If you want to be on the receiving end of a crypto loan, you can join a lending platform. You can then add your funds to a DeFi borrowing pool. This pool is controlled by a lending platform that keeps track of loans and distributes the interest to the investors.
Let’s say you don’t want to trade or sell your 20 crypto coins. You can lend the coins on a cryptocurrency lending site to generate passive income. You then receive interest payments in return every week or month. Interest rates for virtual currency lending can differ greatly. As a result, the amount you receive is determined by the website you use and the financial asset you lend. For example, with a stablecoin loan, the loan rates may be as high as 18% or between 4% and 8%.
Keep in mind that DeFi crypto loans can affect both crypto lenders and the crypto-borrowed funds.
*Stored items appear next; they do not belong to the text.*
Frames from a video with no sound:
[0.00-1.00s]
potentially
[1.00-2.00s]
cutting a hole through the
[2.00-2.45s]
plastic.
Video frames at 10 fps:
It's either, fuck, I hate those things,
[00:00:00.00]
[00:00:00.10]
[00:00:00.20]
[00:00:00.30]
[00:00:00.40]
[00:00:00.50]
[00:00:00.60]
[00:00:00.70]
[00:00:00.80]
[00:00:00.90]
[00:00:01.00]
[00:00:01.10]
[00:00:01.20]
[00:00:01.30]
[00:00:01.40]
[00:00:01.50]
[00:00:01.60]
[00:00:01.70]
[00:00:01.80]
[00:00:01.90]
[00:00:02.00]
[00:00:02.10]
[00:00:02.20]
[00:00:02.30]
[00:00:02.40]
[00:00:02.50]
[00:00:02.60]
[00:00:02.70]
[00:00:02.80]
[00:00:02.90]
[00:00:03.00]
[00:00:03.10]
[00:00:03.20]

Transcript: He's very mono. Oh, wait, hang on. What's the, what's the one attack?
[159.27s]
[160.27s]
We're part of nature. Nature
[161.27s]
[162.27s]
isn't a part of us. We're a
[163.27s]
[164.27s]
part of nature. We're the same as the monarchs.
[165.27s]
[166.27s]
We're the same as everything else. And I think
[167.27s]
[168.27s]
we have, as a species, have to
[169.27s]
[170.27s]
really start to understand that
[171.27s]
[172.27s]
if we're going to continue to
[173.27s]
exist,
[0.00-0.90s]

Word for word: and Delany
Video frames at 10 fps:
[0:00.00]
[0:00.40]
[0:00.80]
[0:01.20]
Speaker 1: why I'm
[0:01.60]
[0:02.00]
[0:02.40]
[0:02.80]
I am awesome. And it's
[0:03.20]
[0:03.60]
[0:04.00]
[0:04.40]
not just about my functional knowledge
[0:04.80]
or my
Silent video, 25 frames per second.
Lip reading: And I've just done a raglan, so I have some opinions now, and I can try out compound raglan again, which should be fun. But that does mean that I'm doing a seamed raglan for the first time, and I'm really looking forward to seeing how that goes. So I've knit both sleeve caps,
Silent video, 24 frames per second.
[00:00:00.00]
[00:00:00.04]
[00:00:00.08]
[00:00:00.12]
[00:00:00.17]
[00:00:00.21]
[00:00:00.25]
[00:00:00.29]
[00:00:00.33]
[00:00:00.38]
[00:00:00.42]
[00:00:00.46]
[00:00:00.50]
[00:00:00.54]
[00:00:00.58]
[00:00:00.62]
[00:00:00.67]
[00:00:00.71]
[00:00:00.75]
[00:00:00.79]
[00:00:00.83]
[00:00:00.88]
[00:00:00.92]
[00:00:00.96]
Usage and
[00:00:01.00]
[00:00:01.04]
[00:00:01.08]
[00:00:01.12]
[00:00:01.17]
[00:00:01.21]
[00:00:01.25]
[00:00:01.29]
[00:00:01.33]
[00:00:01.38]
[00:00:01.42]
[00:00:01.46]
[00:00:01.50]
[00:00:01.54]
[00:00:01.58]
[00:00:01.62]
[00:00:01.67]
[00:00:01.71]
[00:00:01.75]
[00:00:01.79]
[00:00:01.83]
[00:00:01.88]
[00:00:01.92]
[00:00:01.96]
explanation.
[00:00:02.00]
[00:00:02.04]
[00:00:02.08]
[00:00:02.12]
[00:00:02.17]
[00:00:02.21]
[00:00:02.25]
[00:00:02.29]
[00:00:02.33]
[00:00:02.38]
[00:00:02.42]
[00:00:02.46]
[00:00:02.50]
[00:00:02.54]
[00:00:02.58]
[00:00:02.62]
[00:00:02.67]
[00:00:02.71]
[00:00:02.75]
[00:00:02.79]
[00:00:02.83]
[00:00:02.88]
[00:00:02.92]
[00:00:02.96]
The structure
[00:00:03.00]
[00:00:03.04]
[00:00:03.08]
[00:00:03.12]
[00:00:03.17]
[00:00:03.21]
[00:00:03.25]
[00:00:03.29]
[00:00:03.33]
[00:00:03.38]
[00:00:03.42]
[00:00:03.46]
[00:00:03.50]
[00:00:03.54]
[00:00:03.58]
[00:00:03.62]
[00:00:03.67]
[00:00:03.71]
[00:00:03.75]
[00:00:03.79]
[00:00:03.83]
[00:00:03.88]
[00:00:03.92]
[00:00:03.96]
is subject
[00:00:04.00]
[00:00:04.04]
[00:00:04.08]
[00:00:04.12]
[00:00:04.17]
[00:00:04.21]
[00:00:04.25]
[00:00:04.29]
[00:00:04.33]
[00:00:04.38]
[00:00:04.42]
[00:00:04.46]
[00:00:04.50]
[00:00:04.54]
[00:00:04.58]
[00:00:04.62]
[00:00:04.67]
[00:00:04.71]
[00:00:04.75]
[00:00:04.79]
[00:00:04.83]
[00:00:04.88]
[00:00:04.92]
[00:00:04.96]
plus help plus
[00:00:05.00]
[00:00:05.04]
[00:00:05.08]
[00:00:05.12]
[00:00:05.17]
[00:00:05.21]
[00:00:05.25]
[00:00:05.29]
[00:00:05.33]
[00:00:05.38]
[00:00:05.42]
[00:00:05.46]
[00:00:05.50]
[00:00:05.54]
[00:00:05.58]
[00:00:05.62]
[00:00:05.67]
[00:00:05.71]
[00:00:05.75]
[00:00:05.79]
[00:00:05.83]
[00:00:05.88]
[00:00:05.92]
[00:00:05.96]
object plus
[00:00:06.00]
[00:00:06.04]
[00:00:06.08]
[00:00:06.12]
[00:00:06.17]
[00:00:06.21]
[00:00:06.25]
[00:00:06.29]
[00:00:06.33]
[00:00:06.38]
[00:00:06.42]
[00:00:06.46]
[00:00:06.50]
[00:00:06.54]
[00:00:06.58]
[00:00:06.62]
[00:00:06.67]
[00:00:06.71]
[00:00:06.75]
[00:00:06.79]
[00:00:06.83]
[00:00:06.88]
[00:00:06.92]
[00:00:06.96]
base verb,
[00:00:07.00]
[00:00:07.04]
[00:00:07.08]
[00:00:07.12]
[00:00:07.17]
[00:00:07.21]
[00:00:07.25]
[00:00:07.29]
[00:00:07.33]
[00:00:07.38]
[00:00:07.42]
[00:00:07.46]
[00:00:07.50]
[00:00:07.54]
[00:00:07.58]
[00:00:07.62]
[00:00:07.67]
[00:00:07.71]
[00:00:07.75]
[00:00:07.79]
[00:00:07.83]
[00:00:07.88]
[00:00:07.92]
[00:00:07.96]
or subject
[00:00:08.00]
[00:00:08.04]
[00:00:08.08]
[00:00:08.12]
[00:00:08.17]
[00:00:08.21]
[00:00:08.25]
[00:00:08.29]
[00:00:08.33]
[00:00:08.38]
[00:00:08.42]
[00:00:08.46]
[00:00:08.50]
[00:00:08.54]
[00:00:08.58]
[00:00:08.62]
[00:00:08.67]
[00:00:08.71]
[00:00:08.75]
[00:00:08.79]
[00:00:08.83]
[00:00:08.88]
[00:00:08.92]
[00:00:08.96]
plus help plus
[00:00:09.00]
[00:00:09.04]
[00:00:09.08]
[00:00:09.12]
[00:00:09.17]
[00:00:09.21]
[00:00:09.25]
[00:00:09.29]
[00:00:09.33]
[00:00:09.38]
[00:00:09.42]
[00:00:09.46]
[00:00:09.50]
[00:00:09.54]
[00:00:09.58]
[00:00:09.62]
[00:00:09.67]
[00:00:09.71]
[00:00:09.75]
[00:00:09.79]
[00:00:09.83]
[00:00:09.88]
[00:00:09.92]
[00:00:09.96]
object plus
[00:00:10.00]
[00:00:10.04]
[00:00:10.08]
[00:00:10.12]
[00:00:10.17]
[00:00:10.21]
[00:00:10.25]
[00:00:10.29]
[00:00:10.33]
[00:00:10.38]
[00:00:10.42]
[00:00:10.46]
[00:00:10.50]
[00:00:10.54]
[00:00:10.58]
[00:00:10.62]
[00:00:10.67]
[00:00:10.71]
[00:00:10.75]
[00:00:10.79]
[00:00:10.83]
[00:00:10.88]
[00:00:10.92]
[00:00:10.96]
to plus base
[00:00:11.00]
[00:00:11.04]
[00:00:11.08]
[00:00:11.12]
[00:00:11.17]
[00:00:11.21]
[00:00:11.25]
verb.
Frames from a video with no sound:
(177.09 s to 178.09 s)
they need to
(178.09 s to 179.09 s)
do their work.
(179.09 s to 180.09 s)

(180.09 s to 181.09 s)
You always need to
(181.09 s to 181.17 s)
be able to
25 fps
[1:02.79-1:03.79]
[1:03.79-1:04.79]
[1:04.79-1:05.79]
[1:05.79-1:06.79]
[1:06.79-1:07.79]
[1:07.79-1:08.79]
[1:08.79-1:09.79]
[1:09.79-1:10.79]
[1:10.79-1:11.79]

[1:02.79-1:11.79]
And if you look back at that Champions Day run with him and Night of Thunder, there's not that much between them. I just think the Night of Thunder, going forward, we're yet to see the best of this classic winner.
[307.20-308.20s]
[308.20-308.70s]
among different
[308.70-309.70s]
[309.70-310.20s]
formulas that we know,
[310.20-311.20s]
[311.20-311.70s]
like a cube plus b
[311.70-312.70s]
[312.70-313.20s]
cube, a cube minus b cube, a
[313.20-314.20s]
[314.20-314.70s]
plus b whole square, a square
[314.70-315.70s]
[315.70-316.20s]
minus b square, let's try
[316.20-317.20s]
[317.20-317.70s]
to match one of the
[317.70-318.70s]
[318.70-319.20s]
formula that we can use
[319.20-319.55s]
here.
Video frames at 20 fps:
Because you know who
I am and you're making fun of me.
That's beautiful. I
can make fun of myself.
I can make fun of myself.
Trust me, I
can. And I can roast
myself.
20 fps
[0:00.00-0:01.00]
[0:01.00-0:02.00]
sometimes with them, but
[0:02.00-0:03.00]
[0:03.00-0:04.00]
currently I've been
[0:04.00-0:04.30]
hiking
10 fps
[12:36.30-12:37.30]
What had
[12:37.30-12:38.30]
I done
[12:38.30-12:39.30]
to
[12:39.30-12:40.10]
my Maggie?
You are not any safer from market crashes than borrowers. On the other hand, investors can benefit from forced liquidations. How? If a borrower cannot or opts not to repay a loan.
Borrowers can obtain loans with reasonable interest rates and flexible repayment terms using their digital assets as collateral. It is crucial to remember that there are dangers associated with crypto loans. These include the erratic quality of the cryptocurrency market and the chance of scams and fraud. It’s important to stay vigilant and carefully research the websites you visit.
Hence, before you agree to a crypto lending arrangement, you must conduct extensive due diligence. Make sure you understand the terms and circumstances of your loan agreement. In the quickly developing world of cryptocurrencies, crypto loans present a promising way to access capital. Let’s not forget that caution and thorough research are required to reduce any possible hazards.